Progress 09/15/02 to 09/14/07
Outputs The objective to develop a live animal test equivalent to FAST by determining the minimum inhibitory concentration (MIC) of commonly used antimicrobials on Bacillus megaterium has been accomplished, validation of these results, testing of antibiotic spiked urine and in-vivo testing of 12 classes of antibiotics in cattle born in the spring of 2003 and 2004, and who's health histories were traced from birth to the farm of origin has been completed. Using cattle that can be traced from birth insures a complete analysis of health treatment records. Cattle with a history of antibiotic treatment were excluded. Minimum inhibitory concentrations (MIC) for 12 different antibiotics commonly used in the field, using the ATCC reference strain 9885 of B. megaterium will be determined and compared to the in vitro results. Originally 14 total antibiotics were included but due to FDA AMDUCA regulations two antibiotics from the class aminoglycosides (gentamicin, neomycin) had to be
excluded because of prolonged residue potential. The following antimicrobial groups were represented: aminocyclitols (spectinomycin), beta-lactams (penicillin G, ampicillin, ceftiofur), chloramphenicol derivatives (florfenicol), fluoroquinolones (enrofloxacin), lincosamides (lincomycin), macrolides (tilmicosin, tylosin), sulfonamides (sulfadimethoxine, sulfamethazine), and tetracyclines (oxytetracycline). A unique renal biopsy technique was developed which use a copotamy approach. A large three millimeter biopsy instrument was developed as the available commercial biopsy instrument did not retrieve a sufficient sample for HPLC analysis. All the sample were collected without apparent discomfort or harm to the cattle used in this project. The renal tissue samples were analyzed by the Iowa State University Veterinary Toxicology Laboratory. Analysis demonstrated successful matching of the relationship between the paired renal tissue samples and the urine in treated cattle. Field
evaluation of the Pre-Harvest Antibiotic Screening Test (PHAST) by 20 practicing beef feedlot veterinarians was successful. The veterinarians were located in Colorado, Iowa, Kansas, Nebraska, Oklahoma and Texas. The PHAST information has been presented at four professionals conferences and is now being adopted, not only from the field evaluation group, but by veterinarians from other states. There is particular interest from producers and veterinarians managing marketing of cull dairy cows that have a history of previous antibiotic treatment.

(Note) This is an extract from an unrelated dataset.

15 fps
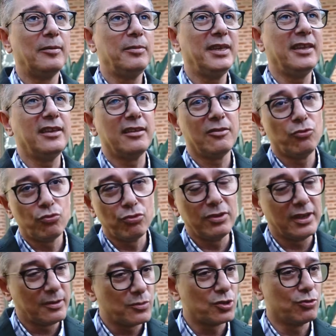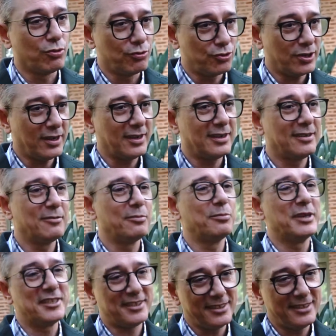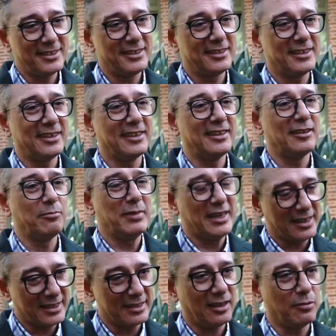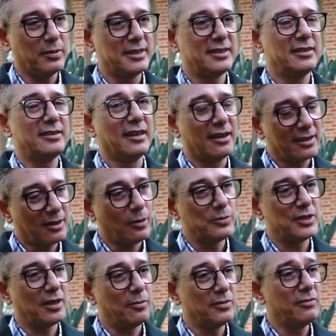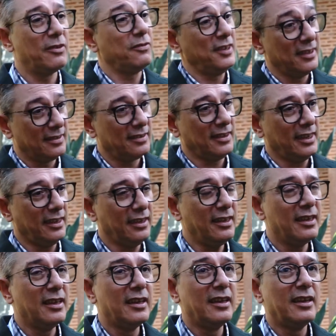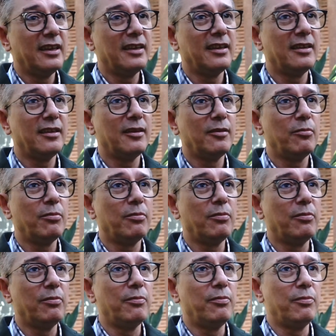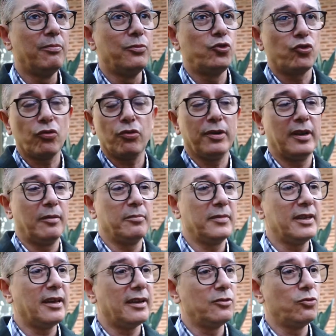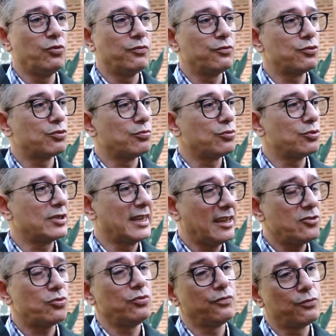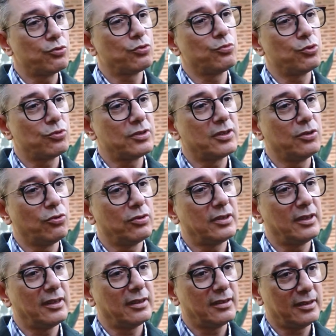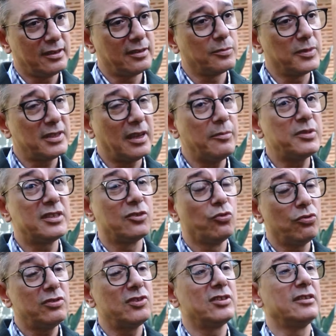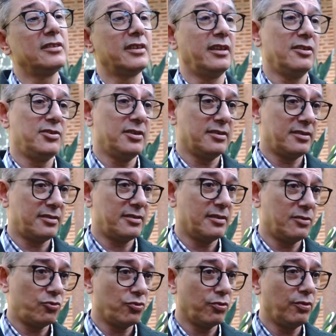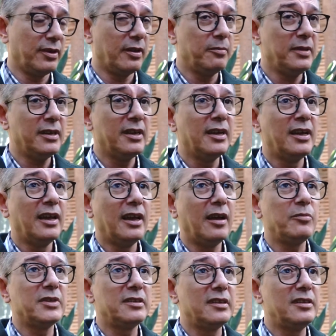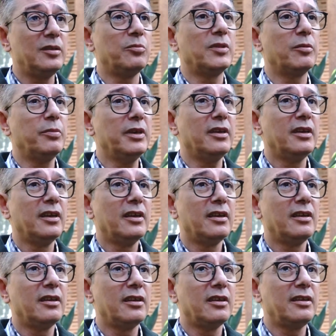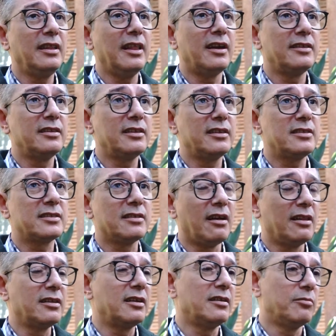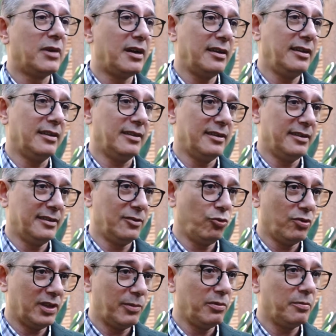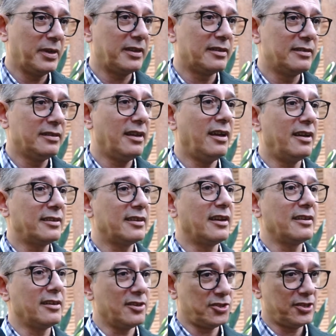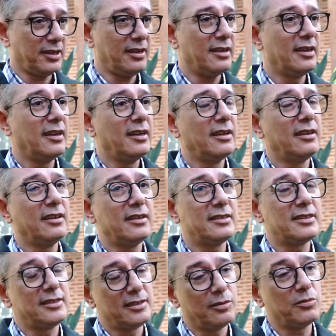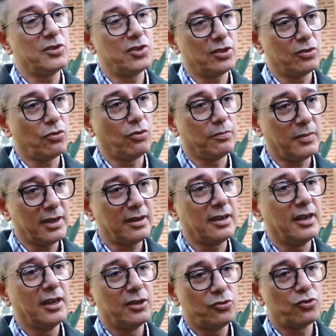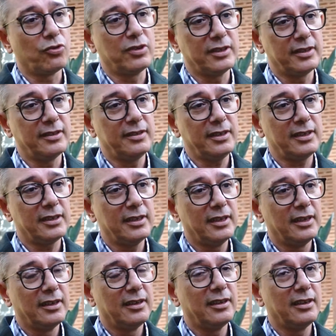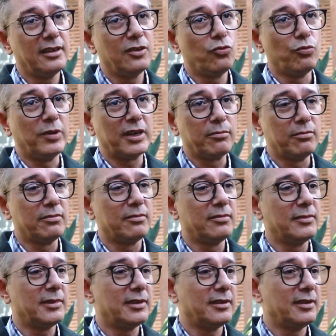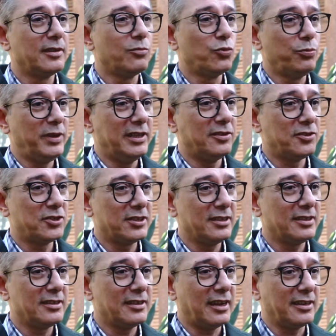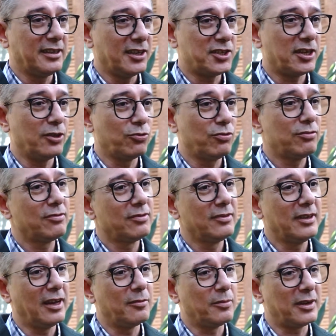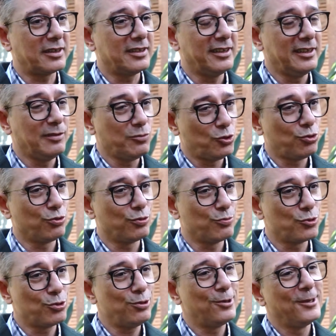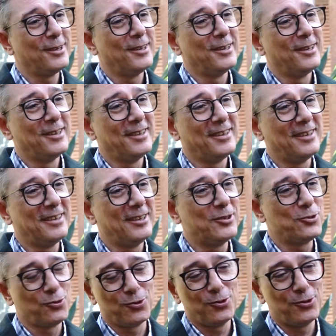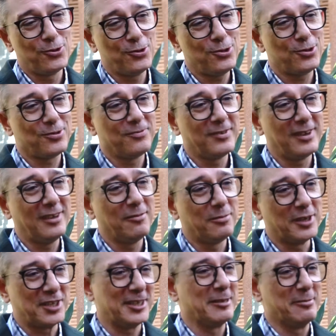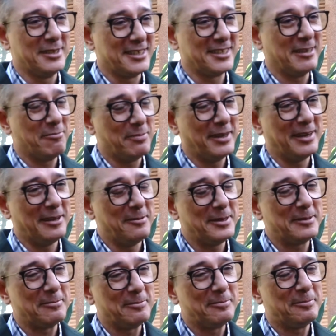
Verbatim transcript: yeni ürünlerimiz de olacak basit, e, biraz daha basit, dar kapsamlı ve fiyatı iyi e, çok önemli. Yani nüfusumuzun, genç nüfusumuzun sigortaya katılması hem sigortacılığın geleceği açısından çok önemli hem de dediğim gibi e, ilerideki sağlık maliyetlerini yönetebilmek adına erken yaşta e, sistemin içinde olmak çok kritik. E, umarım e, bu bilinci her geçen gün yaymakla ilgili misyonumuzu e, sürdürürüz ve başarabiliriz hep evet. beraber.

Impacts The PHAST is the first and only pre-harvest antibiotic residue screening test available which mirrors the new antibiotic screening test adopted by the USDA-FSIS 2000. This increases the risk of producers marketing an animal with violative residue, risks consumer confidence in the nation's food supply and potentially impacts the economic sustainability and profitability of the United States beef industry. The PHAST is being disseminated to producers and veterinarians.
Publications
- Griffin, D. D. 2007. Pre-Harvest Antibiotic Screening Test (PHAST). University of Nebraska - Great Plains Veterinary Educational Center Educational Document.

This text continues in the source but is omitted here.